# TASK OBJECTIVE:
Your task is to copy each line of the records that includes the string "frames".

-- SOURCE RECORDS follows --

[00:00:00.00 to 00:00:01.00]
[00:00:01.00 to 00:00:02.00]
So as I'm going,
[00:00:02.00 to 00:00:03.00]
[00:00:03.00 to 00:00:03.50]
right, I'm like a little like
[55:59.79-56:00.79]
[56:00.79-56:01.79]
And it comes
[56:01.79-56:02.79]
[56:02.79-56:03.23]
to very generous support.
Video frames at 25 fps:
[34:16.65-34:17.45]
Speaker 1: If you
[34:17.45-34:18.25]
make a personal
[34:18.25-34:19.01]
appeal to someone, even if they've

-- SOURCE RECORDS concluded --
-- SOURCE RECORDS follows --

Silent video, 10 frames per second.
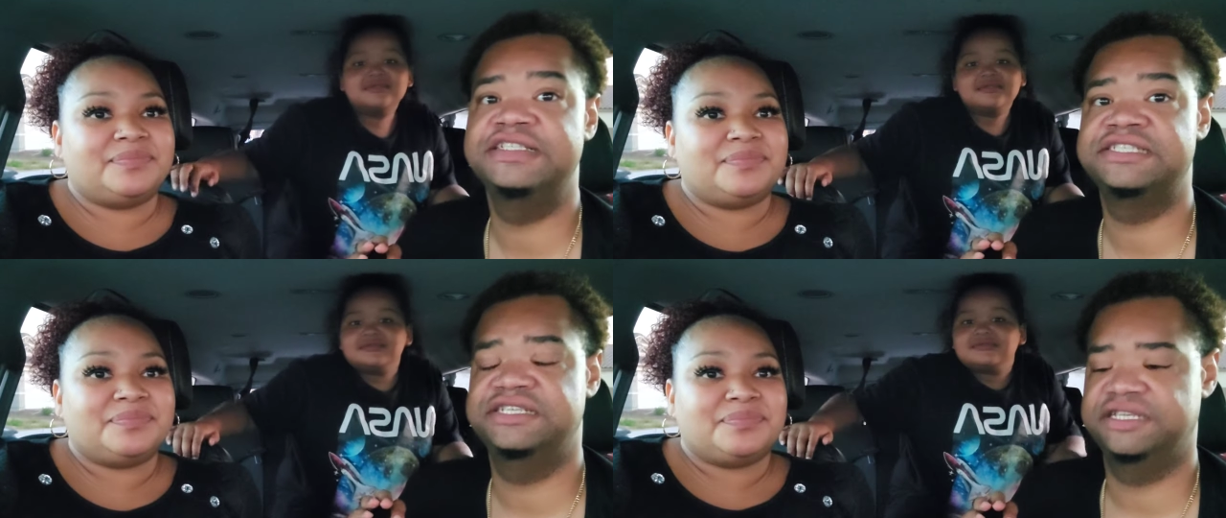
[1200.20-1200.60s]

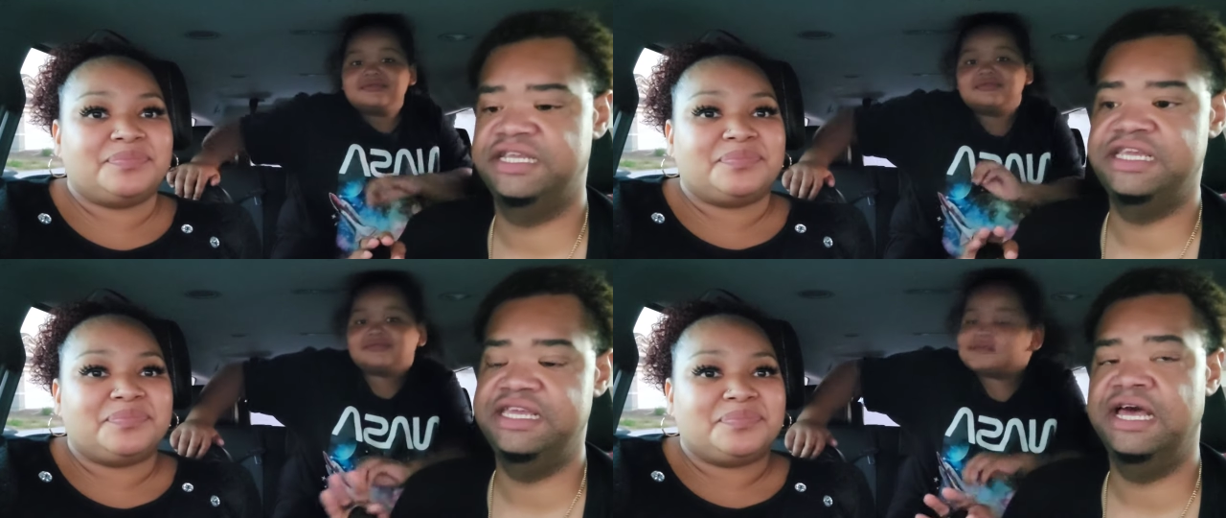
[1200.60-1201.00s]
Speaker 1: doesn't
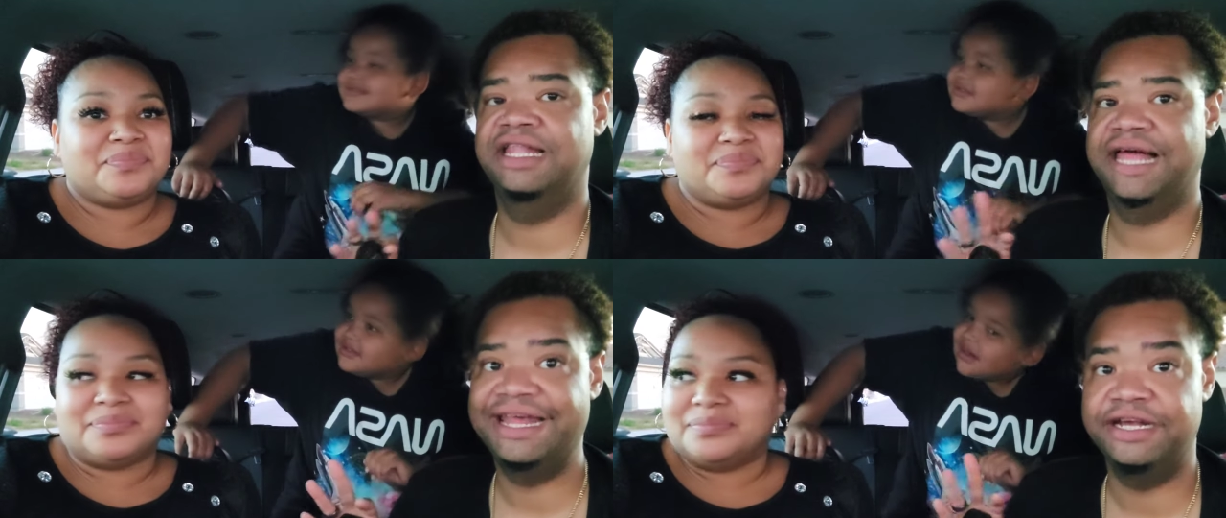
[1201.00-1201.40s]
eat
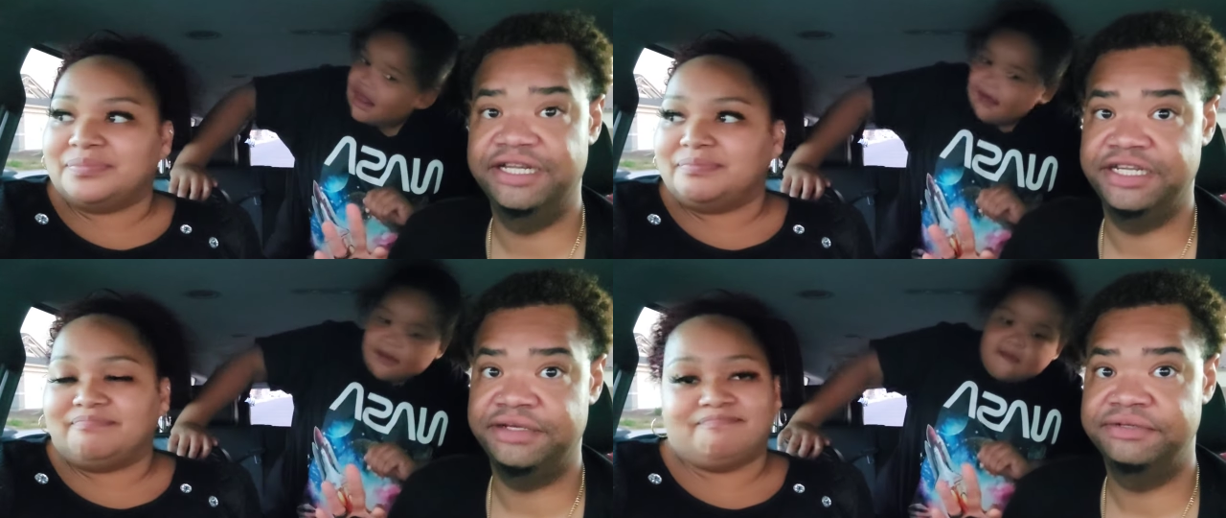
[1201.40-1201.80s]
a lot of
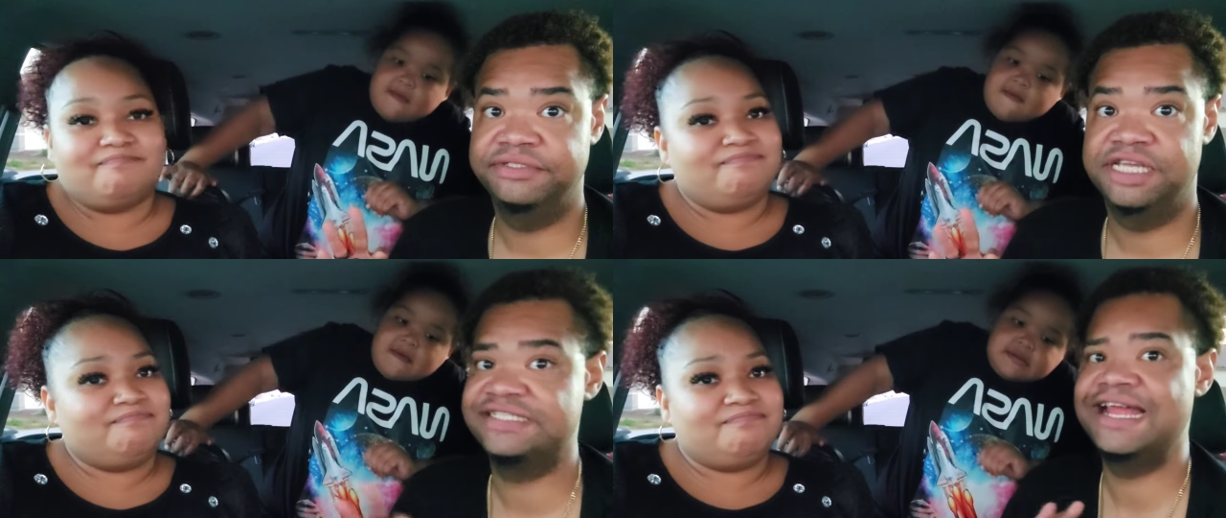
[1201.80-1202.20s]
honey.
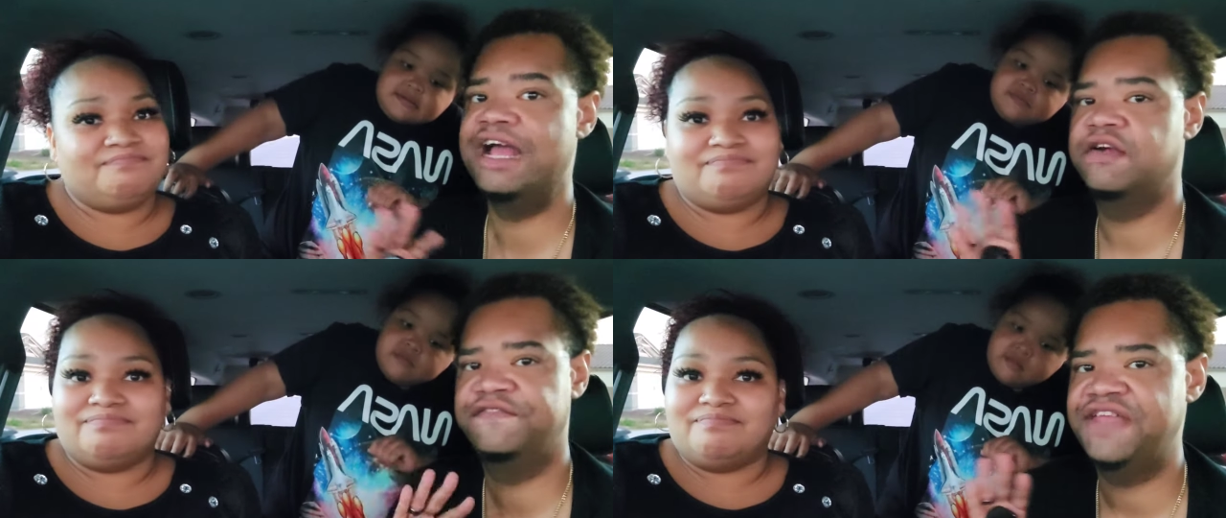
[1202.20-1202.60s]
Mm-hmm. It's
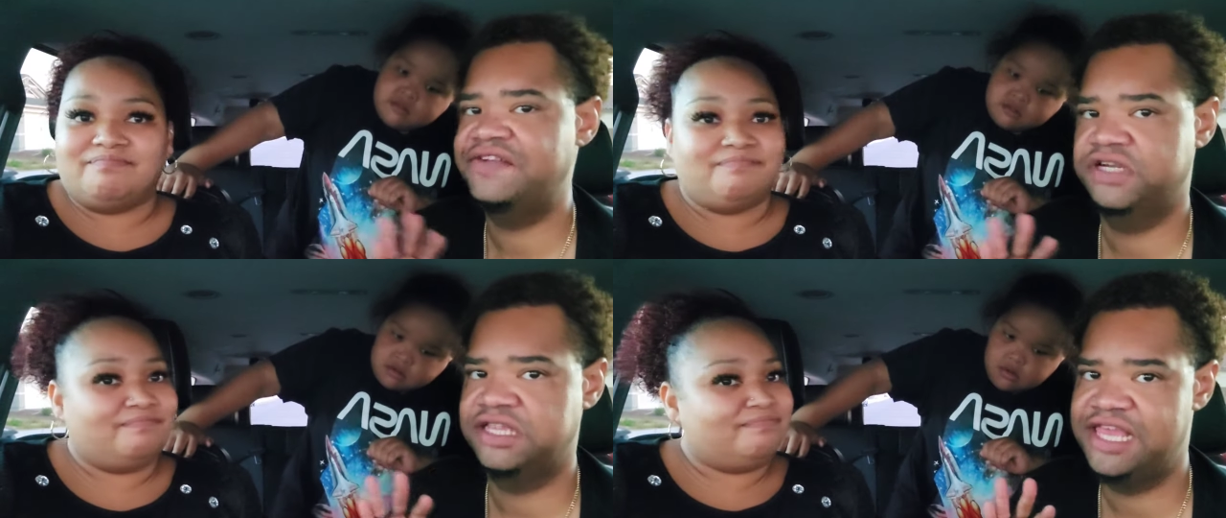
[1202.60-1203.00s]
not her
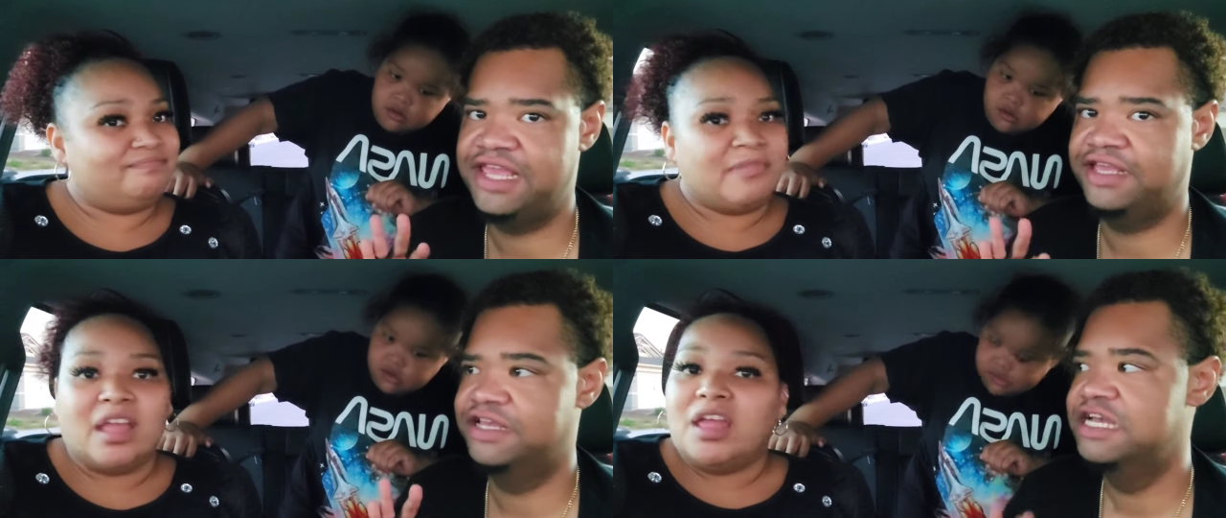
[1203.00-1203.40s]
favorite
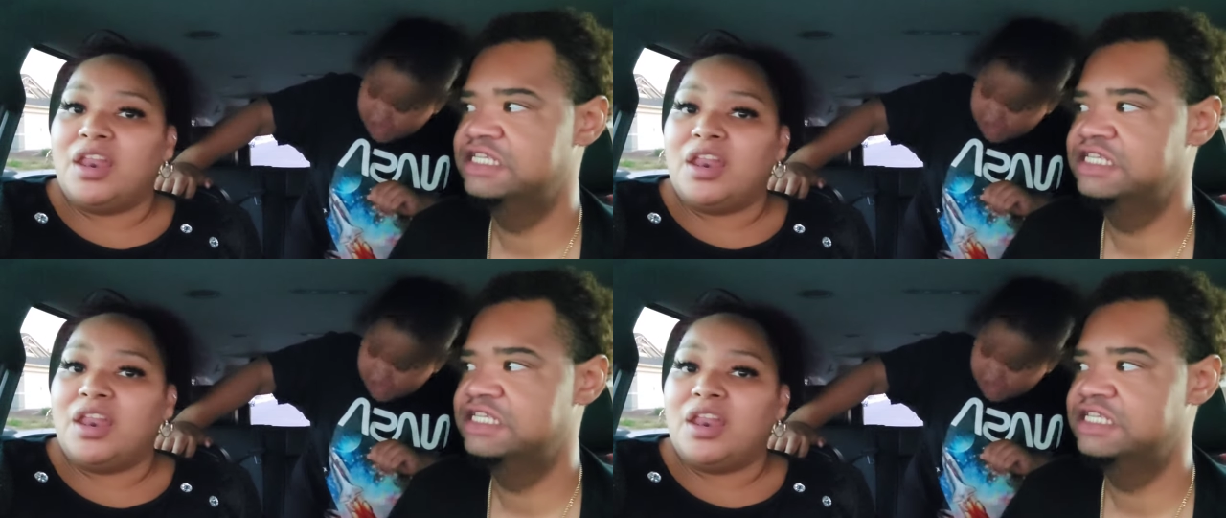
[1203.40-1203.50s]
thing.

-- SOURCE RECORDS concluded --

# EXERCISE OUTPUT:
Video frames at 25 fps:
Silent video, 10 frames per second.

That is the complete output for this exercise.